Marshall has acquired a blue tie with a yellow-duck pattern, which Barney despises because he finds the design unstylish. Now that Lily is pregnant, her breasts have gotten bigger, so Barney wants to see them; both Lily and Marshall refuse. The group decide to go to "Shinjitsu", a teppanyaki restaurant, for dinner, where Barney insults the cooking style, claiming he can do with ease all the techniques the chef can do. Marshall becomes angry and challenges Barney to do every technique, with permission to touch Lily's breasts if he succeeds. If Barney fails, he must wear the ducky tie for one year.

Barney unnerves Marshall and Lily throughout dinner with suggestions that he is as adept at cooking as he claims and has gone to the effort to take the Shinjitsu training course. Lily begins to suspect that Barney has been preparing for this the entire time when she sees him and the chef looking at each other, and Marshall realizes that Barney has been conditioning Marshall to associate Barney's sneezing with the desire to go to "Shinjitsu" as part of a future scheme to use Marshall if Barney ever wanted something from him. When Barney offers to call off the bet if he is allowed to see Lily's breasts for 30 seconds in the alley, they accept until Robin points out that seeing her breasts is all he has ever wanted, leading them to believe that he had faked everything in order to get to that spot. Lily and Marshall are confident they have won the bet until after dinner, when Barney easily executes all but one of the cooking techniques. In desperation, Lily pulls up her shirt and flashes her breasts at Barney, which distracts and prevents him from succeeding at the final cooking technique. When the group returns to MacLaren's, Barney reluctantly begins wearing the ducky tie.

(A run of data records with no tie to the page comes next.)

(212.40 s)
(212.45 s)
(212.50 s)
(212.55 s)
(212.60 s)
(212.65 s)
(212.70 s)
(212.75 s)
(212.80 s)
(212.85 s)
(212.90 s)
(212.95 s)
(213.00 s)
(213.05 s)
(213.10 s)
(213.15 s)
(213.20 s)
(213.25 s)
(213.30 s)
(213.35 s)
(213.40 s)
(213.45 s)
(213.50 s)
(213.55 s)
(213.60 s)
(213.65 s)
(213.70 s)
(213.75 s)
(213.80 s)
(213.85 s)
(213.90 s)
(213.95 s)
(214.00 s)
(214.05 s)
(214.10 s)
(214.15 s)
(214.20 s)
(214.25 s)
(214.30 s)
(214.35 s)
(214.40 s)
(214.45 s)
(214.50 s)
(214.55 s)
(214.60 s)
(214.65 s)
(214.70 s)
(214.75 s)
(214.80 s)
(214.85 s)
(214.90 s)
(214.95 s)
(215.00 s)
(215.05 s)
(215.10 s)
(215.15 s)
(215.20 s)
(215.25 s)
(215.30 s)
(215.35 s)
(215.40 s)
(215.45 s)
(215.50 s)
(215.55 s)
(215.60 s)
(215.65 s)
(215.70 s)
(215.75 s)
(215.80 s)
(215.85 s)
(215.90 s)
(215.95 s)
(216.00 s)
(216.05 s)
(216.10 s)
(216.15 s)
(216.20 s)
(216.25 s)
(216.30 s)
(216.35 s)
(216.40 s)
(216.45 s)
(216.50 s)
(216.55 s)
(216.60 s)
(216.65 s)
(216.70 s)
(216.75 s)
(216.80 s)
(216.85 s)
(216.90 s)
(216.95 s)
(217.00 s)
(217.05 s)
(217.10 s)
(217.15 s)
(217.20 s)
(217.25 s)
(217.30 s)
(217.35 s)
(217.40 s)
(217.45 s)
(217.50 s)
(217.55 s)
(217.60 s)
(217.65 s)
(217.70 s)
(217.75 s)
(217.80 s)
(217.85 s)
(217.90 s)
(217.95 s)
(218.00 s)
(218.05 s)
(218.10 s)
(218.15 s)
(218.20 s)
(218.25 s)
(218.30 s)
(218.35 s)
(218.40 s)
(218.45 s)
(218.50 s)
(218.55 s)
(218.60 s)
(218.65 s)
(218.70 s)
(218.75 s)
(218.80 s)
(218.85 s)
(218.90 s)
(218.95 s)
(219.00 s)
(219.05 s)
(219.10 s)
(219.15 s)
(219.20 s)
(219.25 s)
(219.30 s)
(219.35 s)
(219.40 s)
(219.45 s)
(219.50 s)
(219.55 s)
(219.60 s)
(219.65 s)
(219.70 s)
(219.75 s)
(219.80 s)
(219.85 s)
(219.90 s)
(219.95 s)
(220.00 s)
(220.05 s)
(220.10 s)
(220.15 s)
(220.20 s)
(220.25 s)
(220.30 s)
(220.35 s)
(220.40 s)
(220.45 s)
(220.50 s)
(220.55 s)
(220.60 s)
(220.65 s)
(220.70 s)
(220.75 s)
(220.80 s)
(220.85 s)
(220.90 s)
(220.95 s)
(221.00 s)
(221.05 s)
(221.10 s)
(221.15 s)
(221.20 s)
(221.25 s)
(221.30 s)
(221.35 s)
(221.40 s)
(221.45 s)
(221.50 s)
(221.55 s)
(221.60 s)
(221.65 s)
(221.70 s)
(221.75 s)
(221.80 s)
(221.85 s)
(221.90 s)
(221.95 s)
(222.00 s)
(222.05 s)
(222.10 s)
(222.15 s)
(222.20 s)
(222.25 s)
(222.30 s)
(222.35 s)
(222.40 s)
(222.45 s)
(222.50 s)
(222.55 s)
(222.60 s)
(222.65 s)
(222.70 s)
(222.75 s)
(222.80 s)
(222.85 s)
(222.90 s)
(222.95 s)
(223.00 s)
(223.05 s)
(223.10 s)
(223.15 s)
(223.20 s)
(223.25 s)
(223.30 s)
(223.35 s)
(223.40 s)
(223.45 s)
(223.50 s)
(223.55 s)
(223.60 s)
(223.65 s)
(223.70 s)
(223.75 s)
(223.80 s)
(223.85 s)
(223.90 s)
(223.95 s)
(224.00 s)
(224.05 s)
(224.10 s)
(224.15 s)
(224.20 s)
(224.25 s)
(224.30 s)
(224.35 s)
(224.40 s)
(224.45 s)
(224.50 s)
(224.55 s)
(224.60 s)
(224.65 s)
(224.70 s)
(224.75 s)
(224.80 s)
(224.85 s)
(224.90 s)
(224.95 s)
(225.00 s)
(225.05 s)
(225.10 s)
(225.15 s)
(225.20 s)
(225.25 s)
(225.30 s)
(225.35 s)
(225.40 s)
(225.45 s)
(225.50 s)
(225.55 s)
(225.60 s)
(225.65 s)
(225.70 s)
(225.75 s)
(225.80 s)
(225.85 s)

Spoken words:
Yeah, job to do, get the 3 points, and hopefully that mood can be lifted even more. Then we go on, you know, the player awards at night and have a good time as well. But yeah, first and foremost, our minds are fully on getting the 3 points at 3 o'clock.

Meanwhile, during dinner, Ted relays the story of what happened when he ran into Victoria at the Architect's Ball. Ted makes a long-awaited apology for cheating on her, which Victoria accepts, saying she is no longer angry. However, she is surprised to learn that Ted does not find it strange that he, Robin and Barney hang out every night, despite the fact that both men dated and broke up with Robin. When Ted offers to help Victoria wash the dishes at her bakery, he learns that she is getting engaged to Klaus, a classmate from Germany. He becomes upset when he further learns that she got together with him a day and a half after she and Ted broke up, meaning that he spent years feeling guilty for kissing Robin when Victoria was planning on leaving him for Klaus anyway. They end up arguing, but begin reminiscing about their time together after Ted reveals he deeply regretted cheating on her and they had loved one another; they end up sharing a kiss.

Despite the kiss, Victoria realizes that she wants to be with Klaus and leaves to meet him for a trip in the Hamptons. Though he concludes the story there with his friends, Future Ted reveals that he had asked Victoria what she imagined their lives would be like had they stayed together. Victoria had responded that Ted's relationships over the past six years have failed because of Robin, telling him that she is a bigger part of his life than he realizes and warns him that the current friendship that he shares with Robin and Barney does not work. Though Ted had not believed Victoria at the time, Future Ted reveals that she had been right.

==Reception==

Emily VanDerWerff of The A.V. Club rated the episode an A−.

The episode had 10.556 million viewers.